Menurut psikolog klinis Tara Adhisti de Thouars, laki-laki kerap lebih merasa kesulitan untuk mengakui dirinya merupakan korban pelecehan seksual karena masih adanya stereotipe di masyarakat yang menganggap laki-laki selalu menjadi pelaku. "Laki-laki malah lebih sulit lagi dia untuk menyatakan bahwa dia korban, karena kan ada anggapan bahwa laki-laki apalagi yang dewasa tidak mungkin jadi korban. Tetapi pada faktanya kan siapa pun bisa menjadi korban," kata Tara saat ditemui Liputan6.com beberapa waktu lalu di Jakarta.
Taa menyarankan, korban pelecehan maupun kekerasan seksual menceritakan apa yang terjadi pada orang yang tepat. Bagi korban, penting juga untuk diingat bahwa korban tidak menyalahkan diri sendiri dan berusaha memendam peristiwa.
Jangan Salahkan Korban
"Banyak korban merasa malu atau takut disalahkan lalu memendam peristiwa yang menimpanya dan pada akhirnya jadi masalah yang berkepanjangan. Jadi memang harus share dan cari pertolongan, juga penting sekali untuk tidak menyalahkan diri sendiri," tuturnya.

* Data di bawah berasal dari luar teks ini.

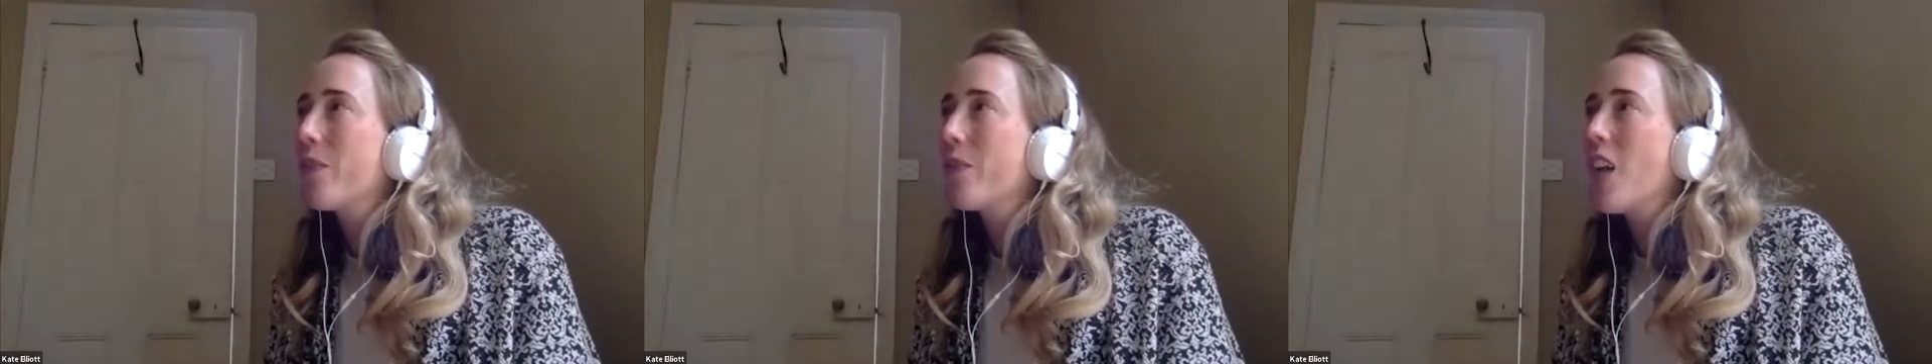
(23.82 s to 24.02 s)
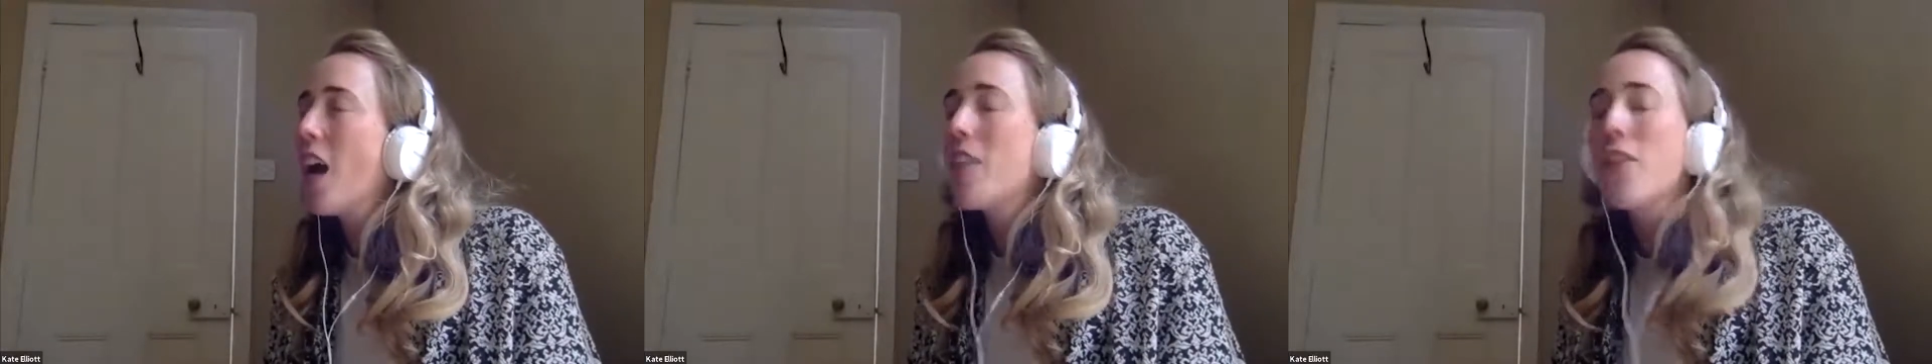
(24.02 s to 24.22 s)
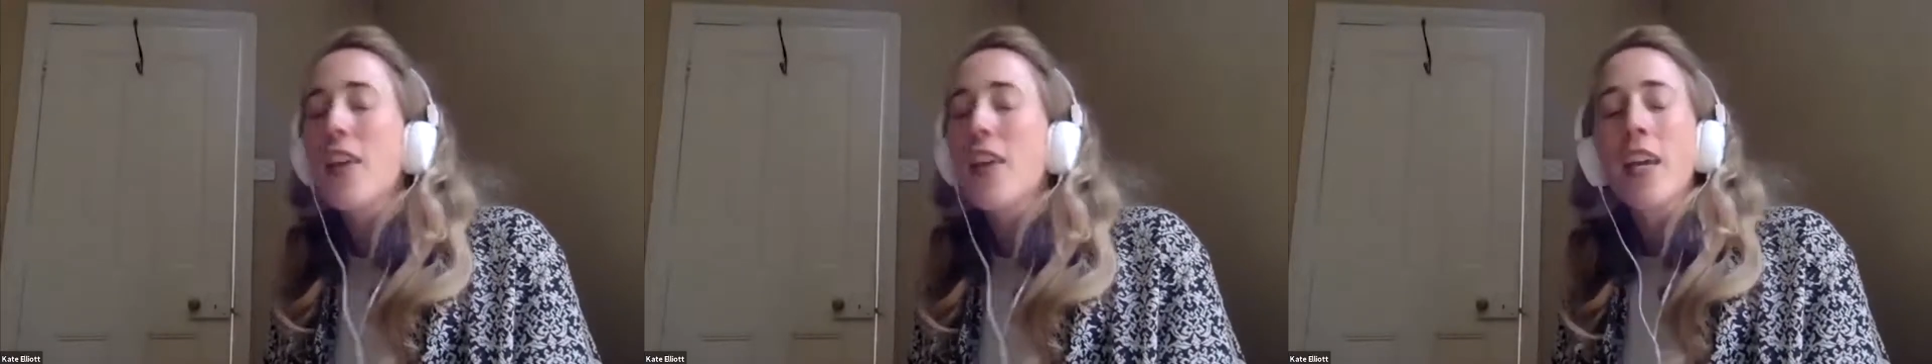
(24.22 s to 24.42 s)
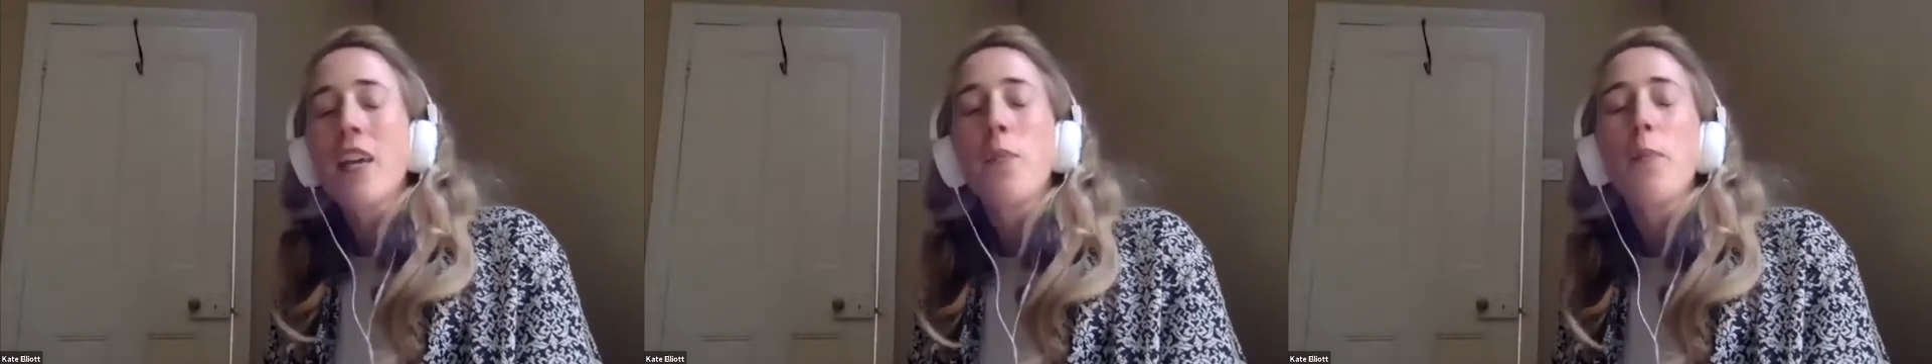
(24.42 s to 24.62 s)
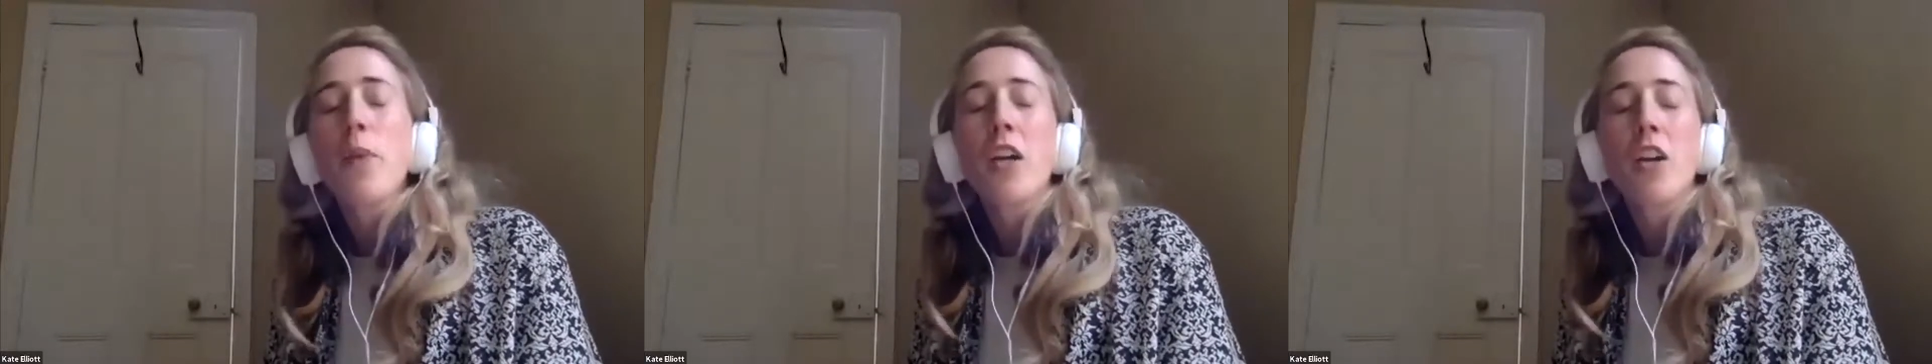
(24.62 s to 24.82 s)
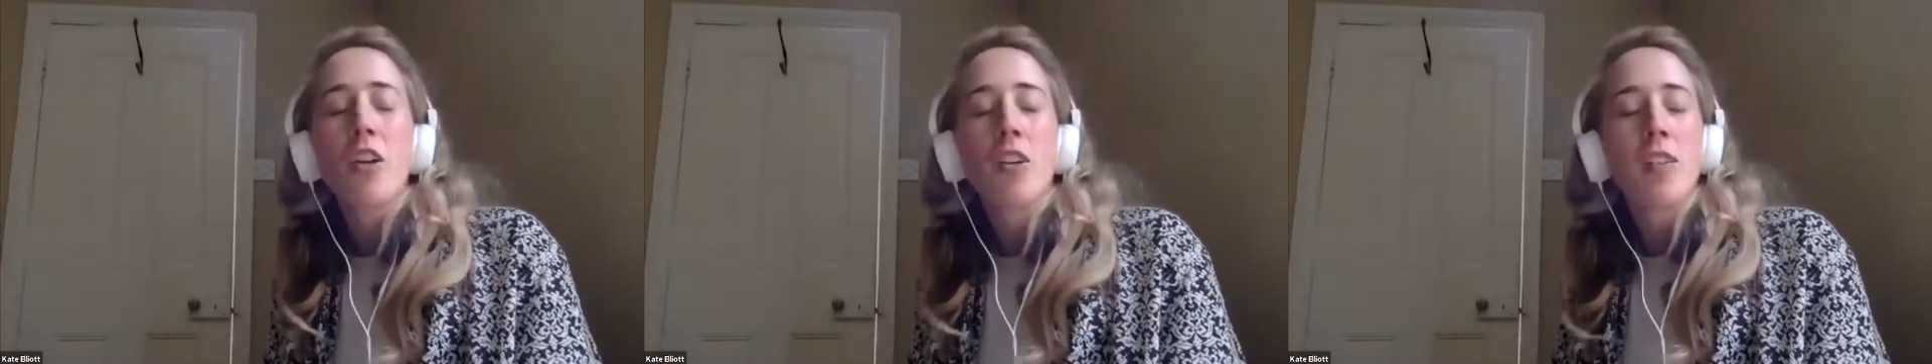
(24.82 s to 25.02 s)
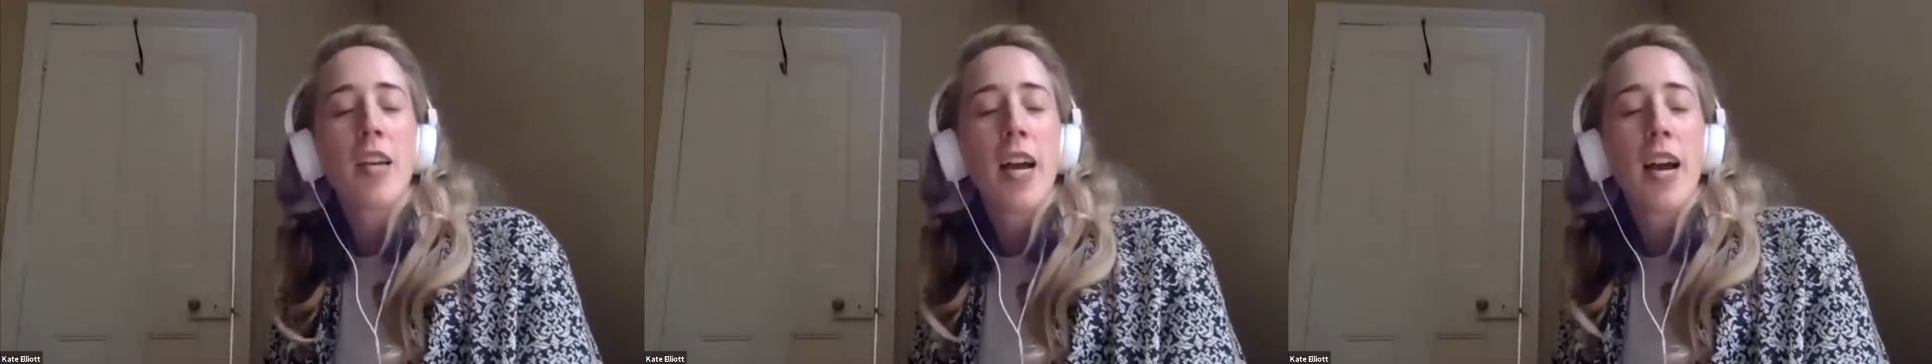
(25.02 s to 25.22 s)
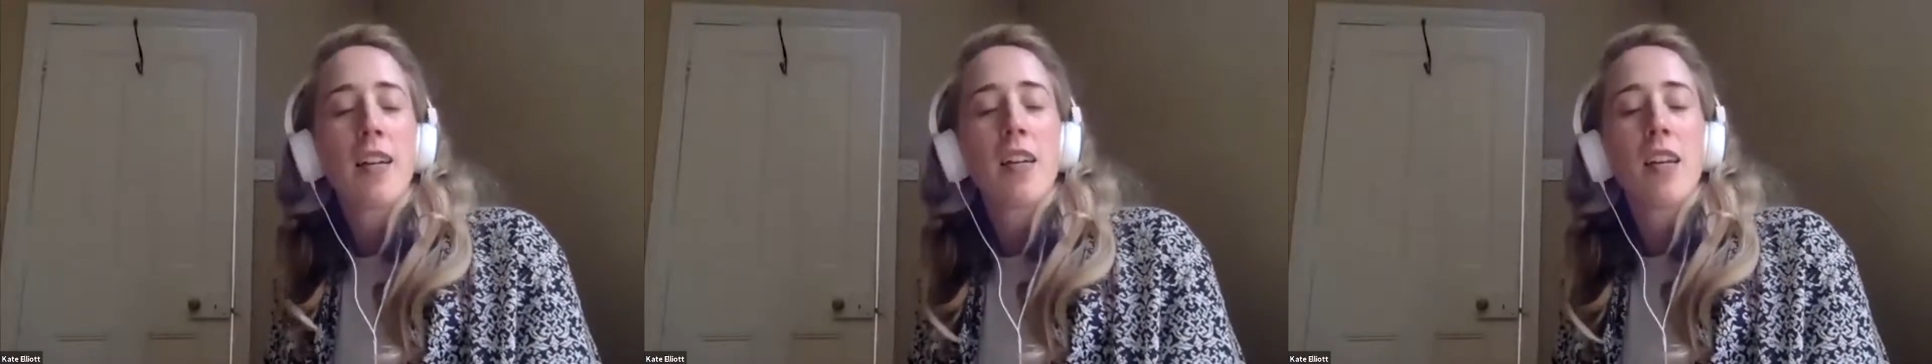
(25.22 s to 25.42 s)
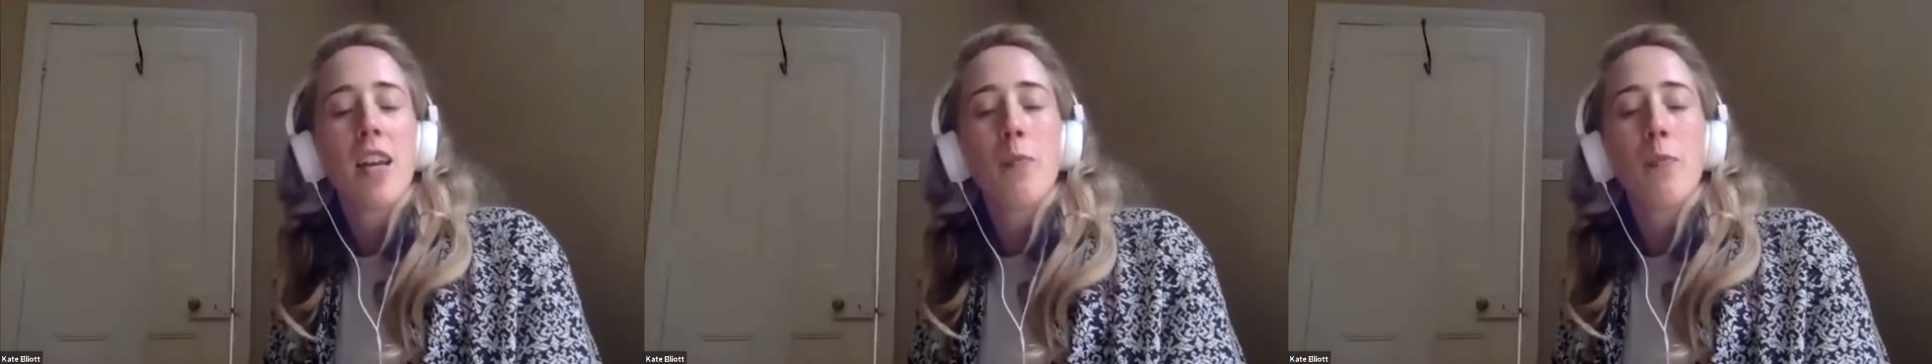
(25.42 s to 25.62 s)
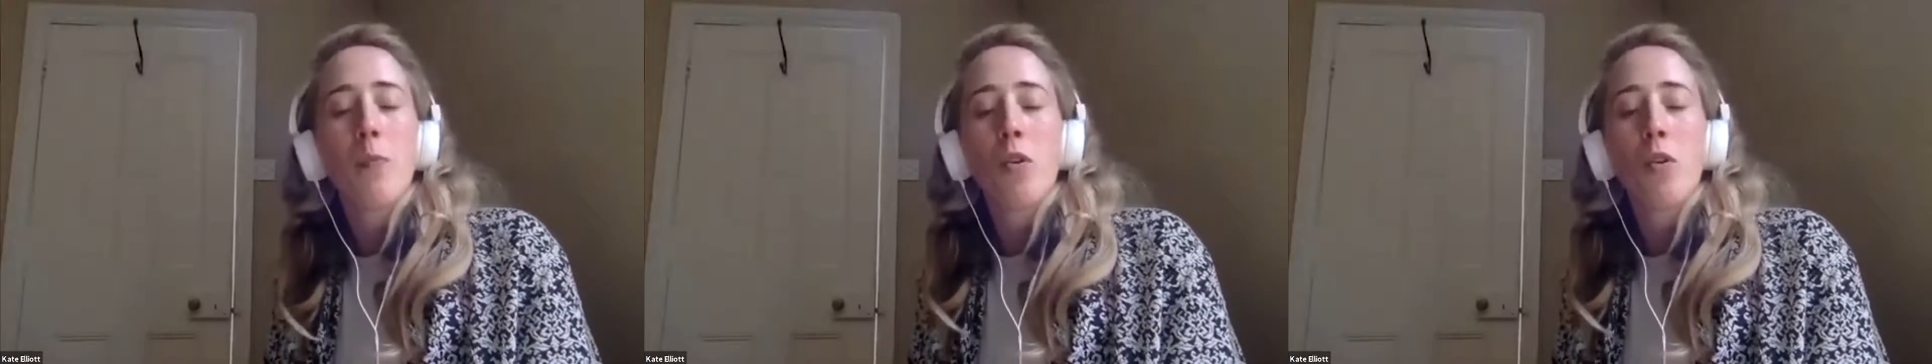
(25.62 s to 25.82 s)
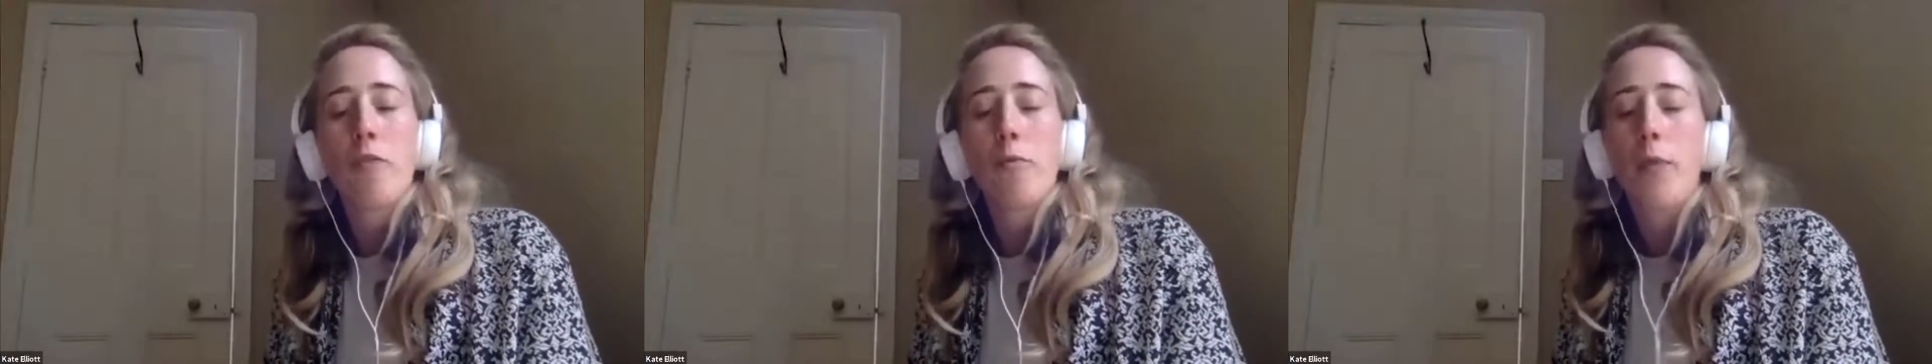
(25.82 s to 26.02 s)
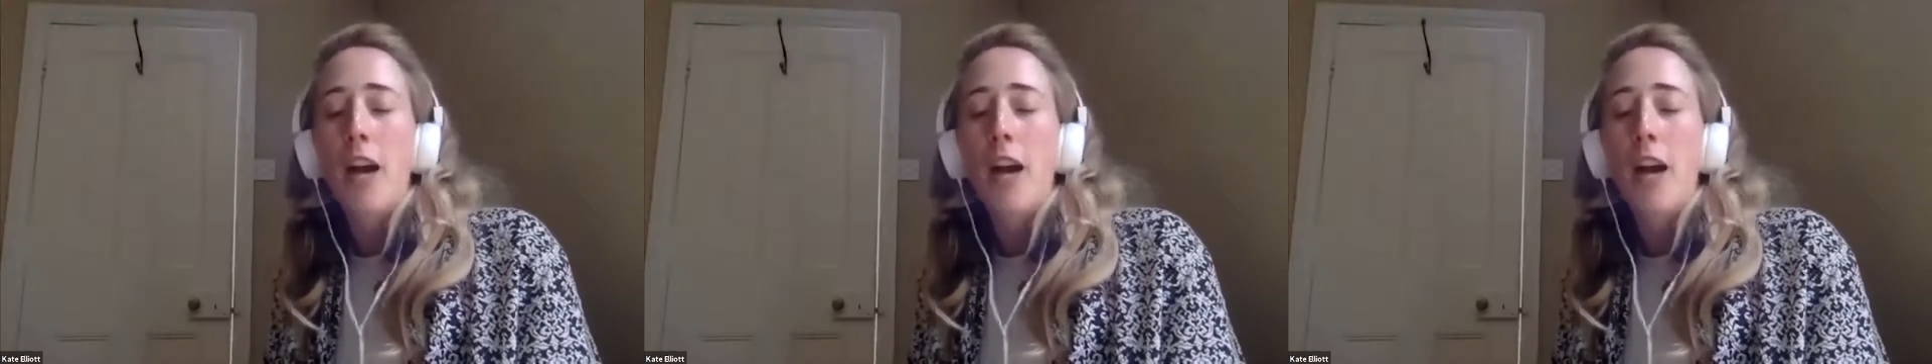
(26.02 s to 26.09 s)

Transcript: I think because I had an improv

Menurut Tara, tidak ada orang yang menghendaki adanya peristiwa kekerasan seksual. Meski begitu, masih ada orang-orang yang beranggapan seharusnya korban kekerasan seksual bisa berpikir untuk melakukan sesuatu kala peristiwa tersebut terjadi, salah satunya dengan cara melawan atau memberontak.
Namun seringkali kejadian pelecehan atau kekerasan seksual membuat kondisi si korban terlalu syck, freezing, sehingga tidak mampu berbuat apa-apa. Karena itu penting bagi korban peristiwa itu untuk tidak menyalahkan diri sendiri, begitu pula bagi orang-orang sekitarnya untuk tidak menyalahkan korban.
"Banyak terjadi ketika korban menceritakan masalahnya, namun justru sang korban yang dipersalahkan. Misalnya mempertanyakan mengapa diam saja, tidak melawan atau berusaha berontak," kata Tara. Padahal menurut Tara, yang dibutuhkan korban saat itu adalah dipahami, dimengerti dan tidak dipersalahkan yang bisa mengganggu mentalnya menjadi lebih buruk lagi.
Tara mengingatkan orang-orang terdekat korban pelecehan seksual untuk menjadi pendamping yang tepat dan ikut membantu mencari pertolongan bila ternyata peristiwa tersebut mengganggu kondisi fisik dan mental yang bersangkutan.